The Clinical Application of Neoantigens in Esophageal Cancer

Esophageal cancer (EC) is a common malignant tumor with poor prognosis, and current treatments for patients with advanced EC remain unsatisfactory. Recently, immunotherapy has been recognized as a new and promising approach for various tumors. EC cells present a high tumor mutation burden and harbor abundant tumor antigens, including tumor-associated antigens and tumor-specific antigens. The latter, also referred to as neoantigens, are immunogenic mutated peptides presented by major histocompatibility complex class I molecules. While current genomics and bioinformatics technologies have greatly facilitated the identification of tumor neoantigens, identifying individual neoantigens systematically for successful therapies remains a challenging problem. Owing to the initiation of strong, specific tumor-killing cytotoxic T cell responses, neoantigens are emerging as promising targets to develop personalized treatment and have triggered the development of cancer vaccines, adoptive T cell therapies, and combination therapies. This review aims to give a current understanding of the clinical application of neoantigens in EC and provide direction for future investigation.

Introduction

EC ranks as the seventh most common malignant tumor and the sixth leading cause of cancer-related death worldwide. An estimated 572,000 new cancers of EC and 509,000 deaths occurred in 2018 (1). To date, multidisciplinary therapy involving neoadjuvant chemoradiotherapy followed by surgery has formed the standard treatment for local advanced EC (2, 3).
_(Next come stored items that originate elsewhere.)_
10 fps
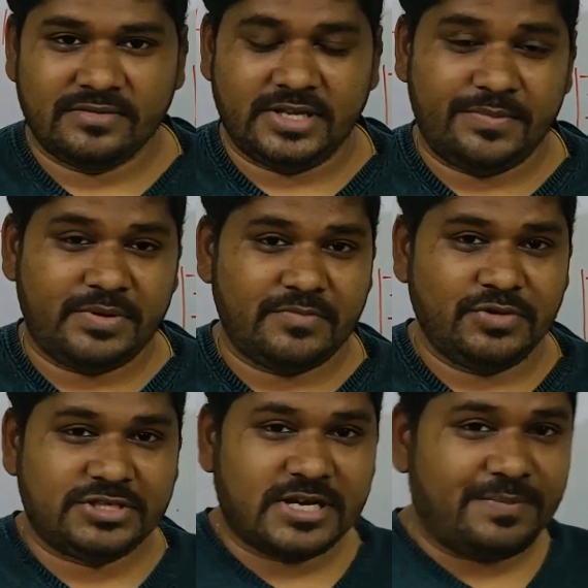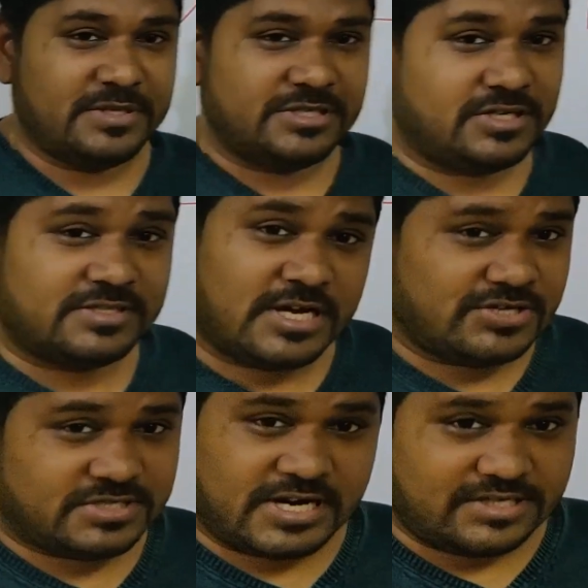then from which capacitor
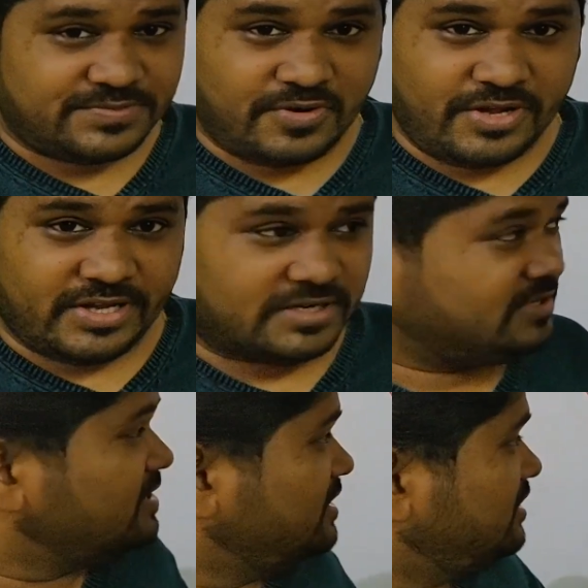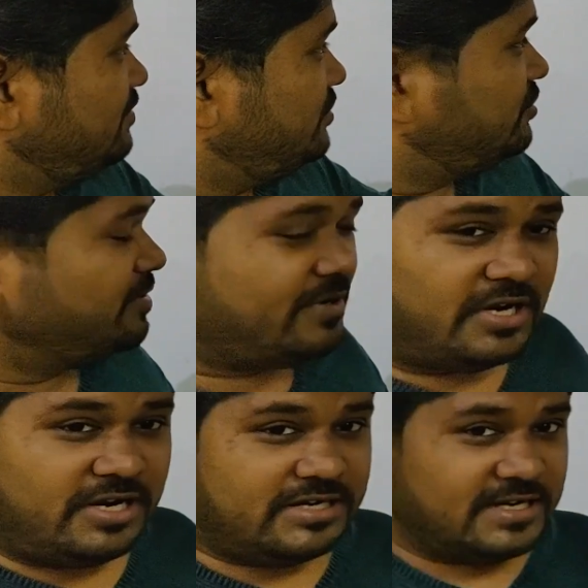charge starts flowing? If both will
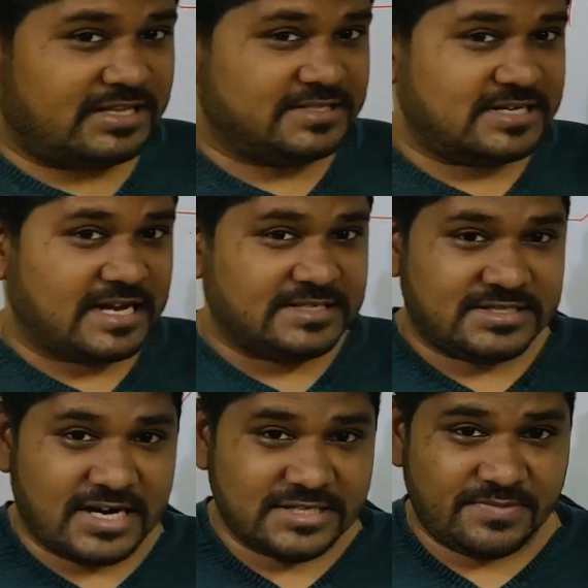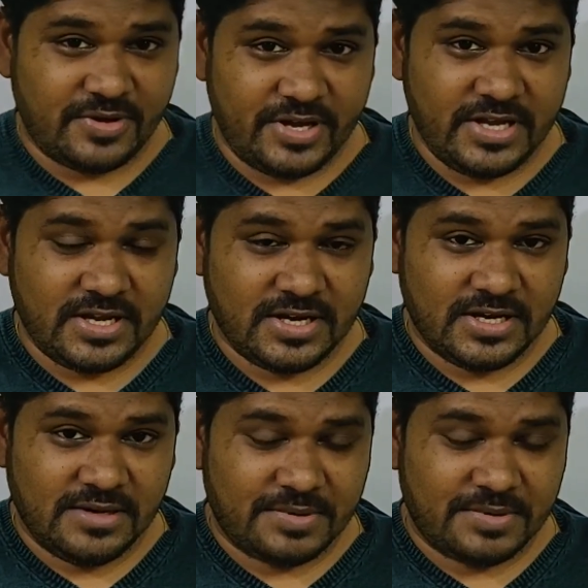be connected, then charge starts flowing.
However, only 29% of patients who undergo resection after chemoradiotherapy show a pathological complete response, and the incidence of grade 3 or 4 treatment-related adverse events during chemoradiotherapy are common (2). The long-term survival for patients with locally advanced EC remains unsatisfactory despite therapeutic improvements (4).

Immunotherapy, including immune checkpoint blockade (5, 6), cancer vaccination (7), and adoptive T cell therapy (8), has been explored as a novel strategy for improving survival outcomes of EC patients recently. Immune checkpoints on the surface of T cells are receptors that are crucial for preventing autoimmune damage to healthy tissues. However, tumor cells exploit immune checkpoint inhibition to evade the immune response (9, 10). Immune checkpoint blockade therapy has dramatically changed the treatment of melanoma and advanced non-small-cell lung cancer (11, 12). Several randomized clinical trials have shown that immune checkpoint blockade is a promising prospect for the treatment of EC (5, 13, 14).
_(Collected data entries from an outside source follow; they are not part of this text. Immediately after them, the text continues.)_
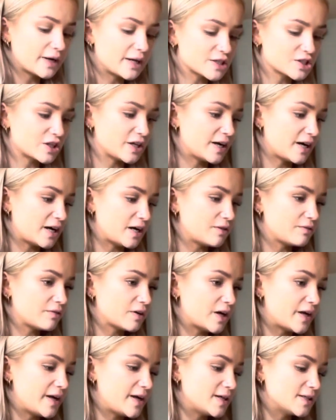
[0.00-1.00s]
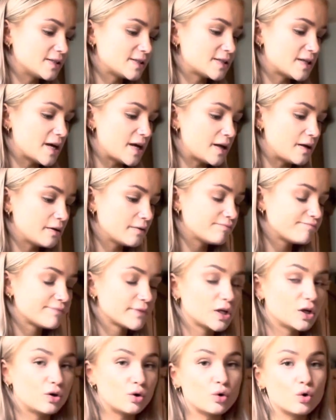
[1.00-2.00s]
actually have a tin
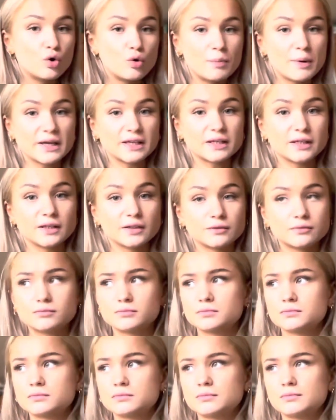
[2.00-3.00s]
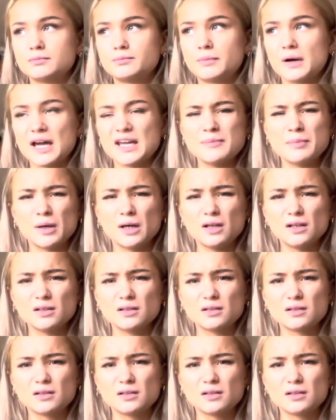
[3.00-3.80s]
or baking paper.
It is known that accumulation of genetic alterations can result in cancer development. Neoantigens, referred to as immunogenic mutated peptides in tumor cells, are presented by major histocompatibility complex class I molecules and stimulate a strong cytotoxic T cell–mediated immune response (15).
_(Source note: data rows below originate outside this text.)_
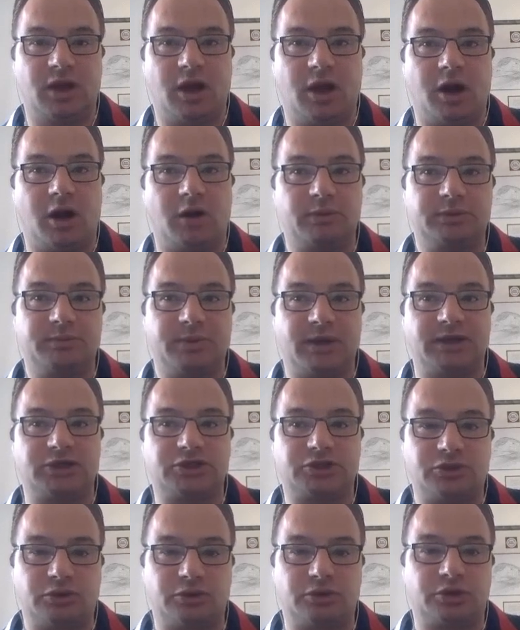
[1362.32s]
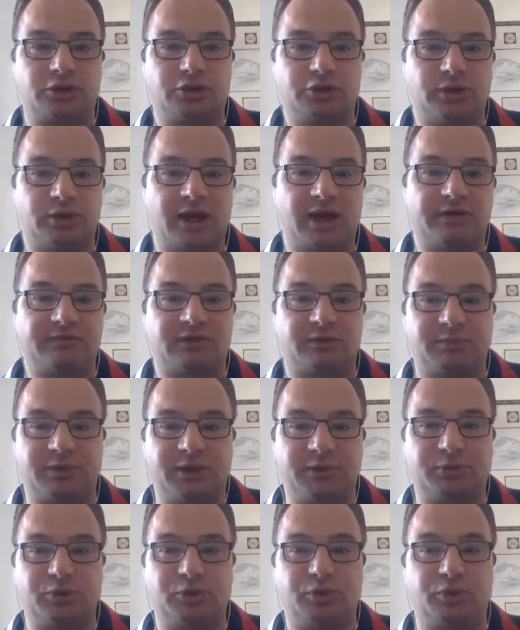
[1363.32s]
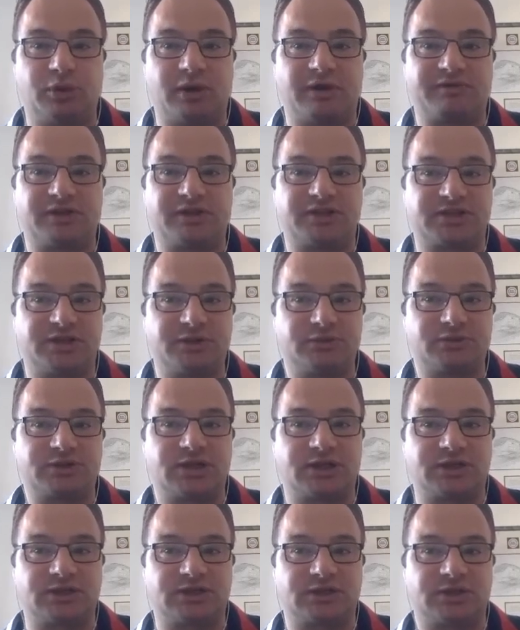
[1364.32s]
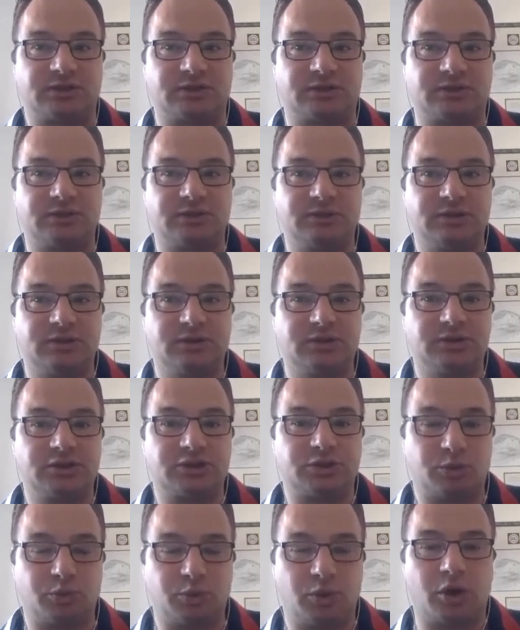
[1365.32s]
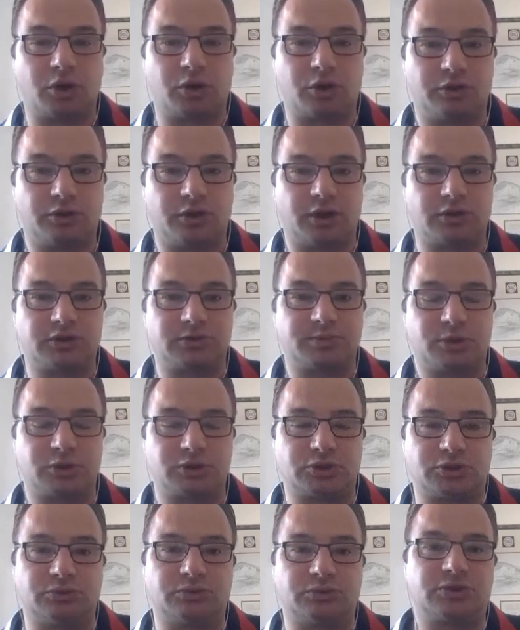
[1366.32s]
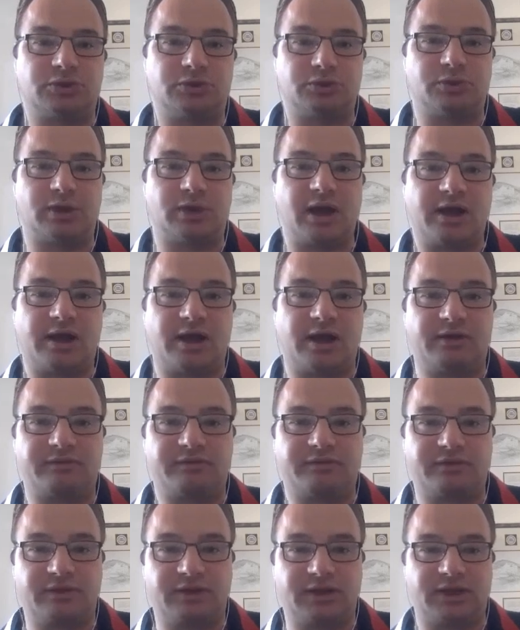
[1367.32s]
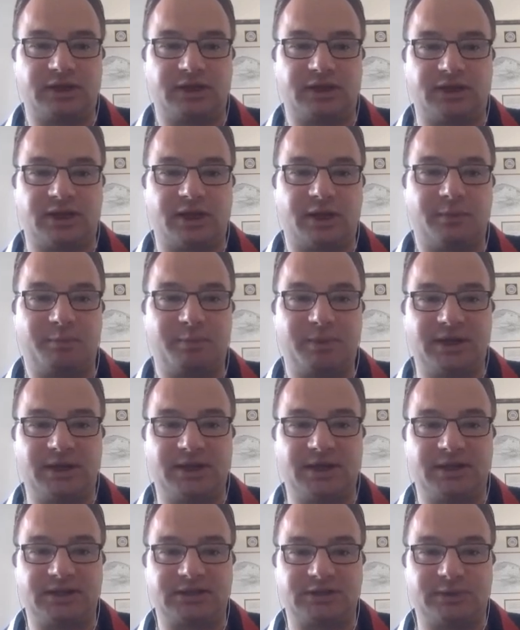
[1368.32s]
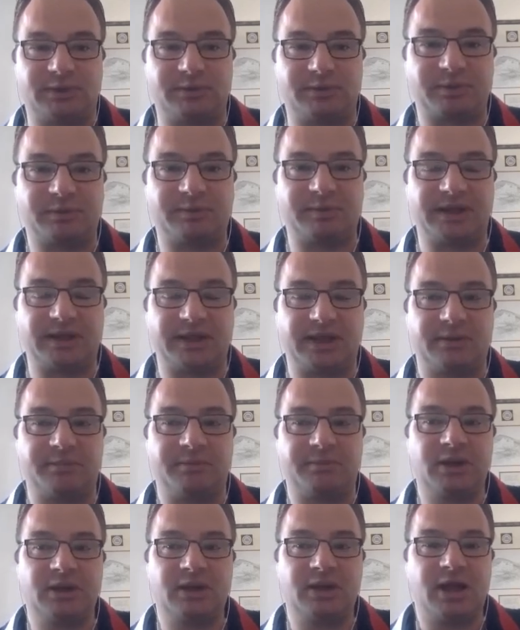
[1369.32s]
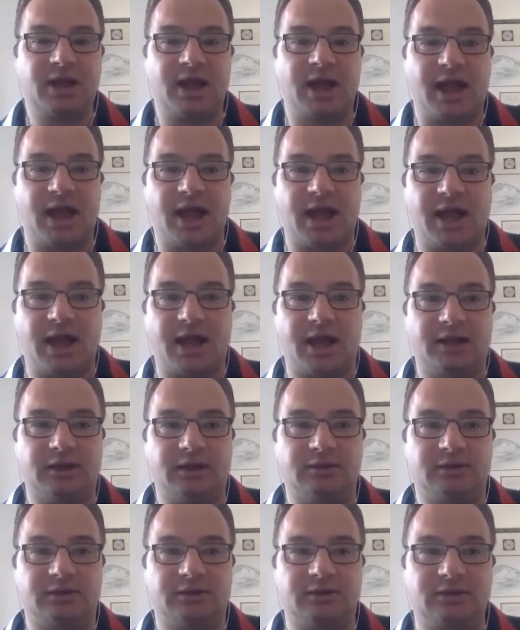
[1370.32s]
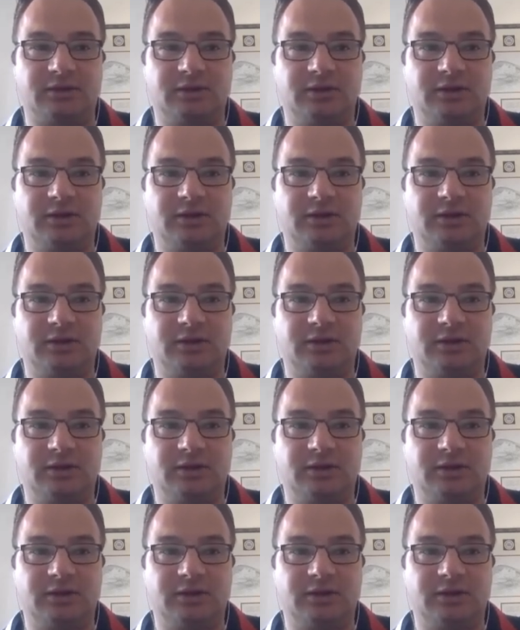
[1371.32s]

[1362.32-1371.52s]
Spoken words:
I would make sure that you have the people who have the skill set to work on those modules, who have the ability to implement them and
EC appears to be associated with a high tumor mutation burden and neoantigen load compared with esophageal adenocarcinoma (16, 17). Due to their strong tumor-specific immunogenicity, neoantigens are emerging as a promising target for tumor immunotherapy. Immune checkpoint blockade achieves tumor control by releasing immune inhibition, while neoantigens aim to elicit the immunogenicity of tumors and trigger cytotoxic T cell responses, thereby improving antitumor efficacy (18).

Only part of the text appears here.